28, miércoles. Julio. El cine como espejo

Anoche vi «El rayo verde» (Le Rayon vert), de Eric Rohmer. Aún recuerdo lo impactado que salí del cine tras verla por primera vez, sería hacia 1986, porque entonces Rohmer se estrenaba enseguida. Creo que es el director más generacional que conozco. En los ochenta, cada película suya era esperada con ansiedad y celebrada con colas en la puerta de los cines. Y con horas y horas de conversaciones, después, más extensas y densas que las que se habían contemplado en pantalla. Es posible que hasta en alguna de esas tertulias de café afirmara que Rohmer era el director que más me interesaba. Luego se acabaron los noventa y la vida siguió ya sin el impacto de sus películas. Sin que nadie lo citara ni lo programase. Así que cuando he visto en cartelera «El rayo verde», tal vez mi favorita, me he lanzado como quien descubre un álbum de fotos (de fotos) perdido en un armario.

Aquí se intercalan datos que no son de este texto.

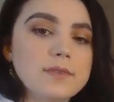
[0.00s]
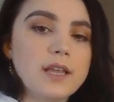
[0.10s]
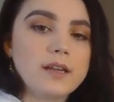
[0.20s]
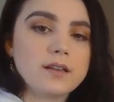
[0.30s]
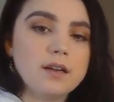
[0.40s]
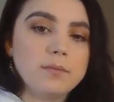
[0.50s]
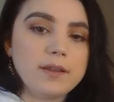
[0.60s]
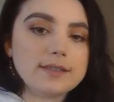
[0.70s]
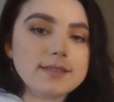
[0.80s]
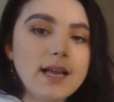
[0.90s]
they could come
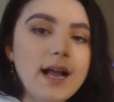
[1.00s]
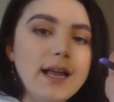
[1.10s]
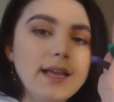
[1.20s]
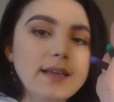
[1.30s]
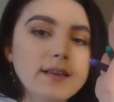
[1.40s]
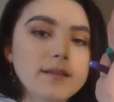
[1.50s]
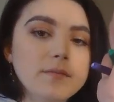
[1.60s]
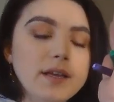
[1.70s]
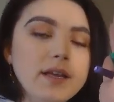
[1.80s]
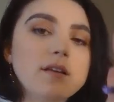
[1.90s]
on the side,
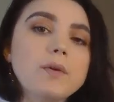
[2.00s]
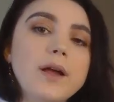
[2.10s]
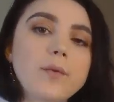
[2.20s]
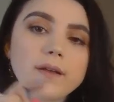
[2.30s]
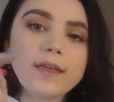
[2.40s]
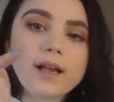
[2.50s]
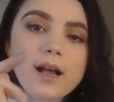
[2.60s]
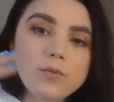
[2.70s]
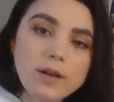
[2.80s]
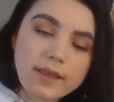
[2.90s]
but either way, where
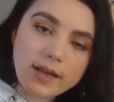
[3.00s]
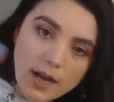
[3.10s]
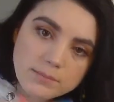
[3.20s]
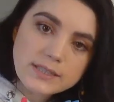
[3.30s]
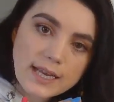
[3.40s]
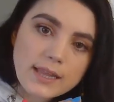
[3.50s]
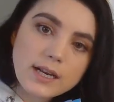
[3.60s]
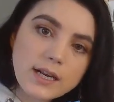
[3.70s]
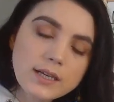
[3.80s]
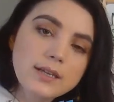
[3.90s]
they come
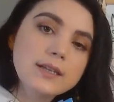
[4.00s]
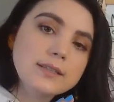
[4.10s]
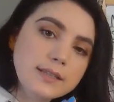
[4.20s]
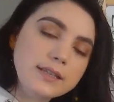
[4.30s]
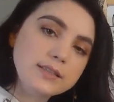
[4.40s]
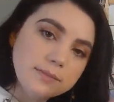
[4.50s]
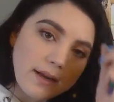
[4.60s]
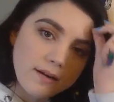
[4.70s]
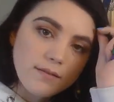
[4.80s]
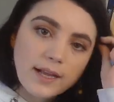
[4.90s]
together, need to
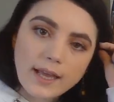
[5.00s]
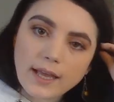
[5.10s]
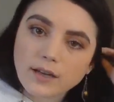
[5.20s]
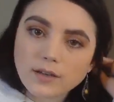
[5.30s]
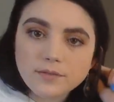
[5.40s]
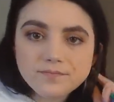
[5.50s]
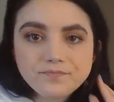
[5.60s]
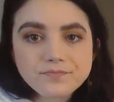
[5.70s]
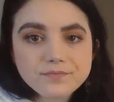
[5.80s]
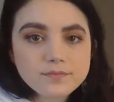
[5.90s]
make a right angle.
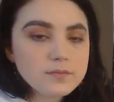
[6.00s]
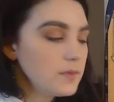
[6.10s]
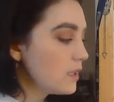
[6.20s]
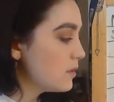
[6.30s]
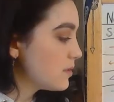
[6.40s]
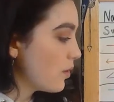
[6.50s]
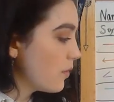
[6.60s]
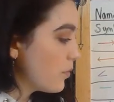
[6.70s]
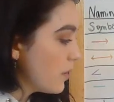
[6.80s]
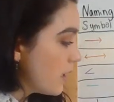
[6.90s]

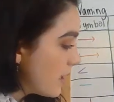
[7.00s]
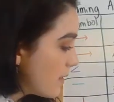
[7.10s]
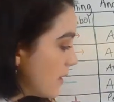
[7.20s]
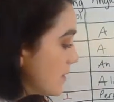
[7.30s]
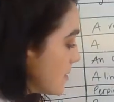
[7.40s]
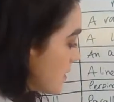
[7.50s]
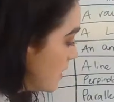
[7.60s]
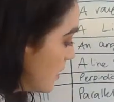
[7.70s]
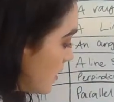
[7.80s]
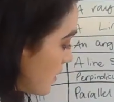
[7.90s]
So if we look at
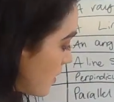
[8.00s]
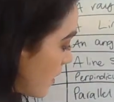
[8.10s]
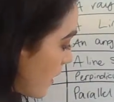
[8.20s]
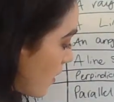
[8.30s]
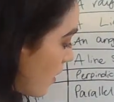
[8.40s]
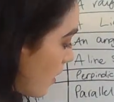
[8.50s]
this, there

          Ahora que lo miro con ojos arqueológicos compruebo que como director no parece haber superado el primer curso de lenguaje audiovisual. Como un alumno novato, coloca la cámara delante de la mesa donde están sentados los actores, dice (o diría) «Acción» y solo corta el plano («Corten», habrá dicho) cuando la conversación se ha extenuado por completo. Es lo que hizo mi grupo en el primer ejercicio del primer cursillo de cine al que asistí. Una compañera plantó la cámara delante, otra y yo nos sentamos en un banco y empezamos a hablar sobre un asunto del que habíamos hecho un breve bosquejo. Cuando se acabó la charla ficticia, cortamos. Yo no me acordé de Rohmer luego, cuando el profesor de lenguaje audiovisual nos explicó cómo se filma un diálogo en plano contraplano. Una clase que el director francés se había saltado. Y bien que hizo. Aunque el profesor afeara nuestro ejercicio, a mí esta única vez en la que me he expuesto delante de una cámara me pareció un homenaje al cine que admiré no como un espejismo del tiempo, sino como su espejo.

         Lo que disfruto de «El rayo verde» treinta y cinco años después es el identificar en los diálogos el sentido de las conversaciones propio de aquella época. Pero no en la pantalla, sino entre el público, en sus relaciones personales. Es solo una intuición y no sé si sabré concretarla. Delphine, el personaje principal, interpretado por Marie Rivière, construye su propia identidad a través de sus dubitativas confesiones frente a los demás. No parece hablar desde sus convicciones (ni siquiera cuando justifica desastrosamente su repudio a comer carne), ni desde lo que conoce de memoria por haberse convertido ya en su «relato», sino que se va creando como persona poco a poco en cada una de las diversas conversaciones que mantiene, improvisando sobre quién es y qué espera de sí misma. Carece de un relato apriorístico, lo descubre al hablar. Las dudas, pero también las contradicciones constantes, la ausencia de criterio en sus decisiones, la timidez como estrategia defensiva… no los identifico ahora con una personalidad de ficción concreta, sino como la esencia misma del conversar que se vivía como habitual en la década de los ochenta. No se hablaba para informar de lo que uno sabe, ni para imponer una visión del yo o de su realidad, sino para hallar, en el diálogo, quién es exactamente uno mismo. La conversación como método de conocimiento.

Hoy todo parece más codificado y nadie pronuncia nada que no esté repitiendo. O tal vez solo sea una impresión mía. El caso es que el plano fijo de «El rayo verde» me ha devuelto no solo el sabor de mi juventud, sino su hermenéutica, es decir, el modo de interpretarla.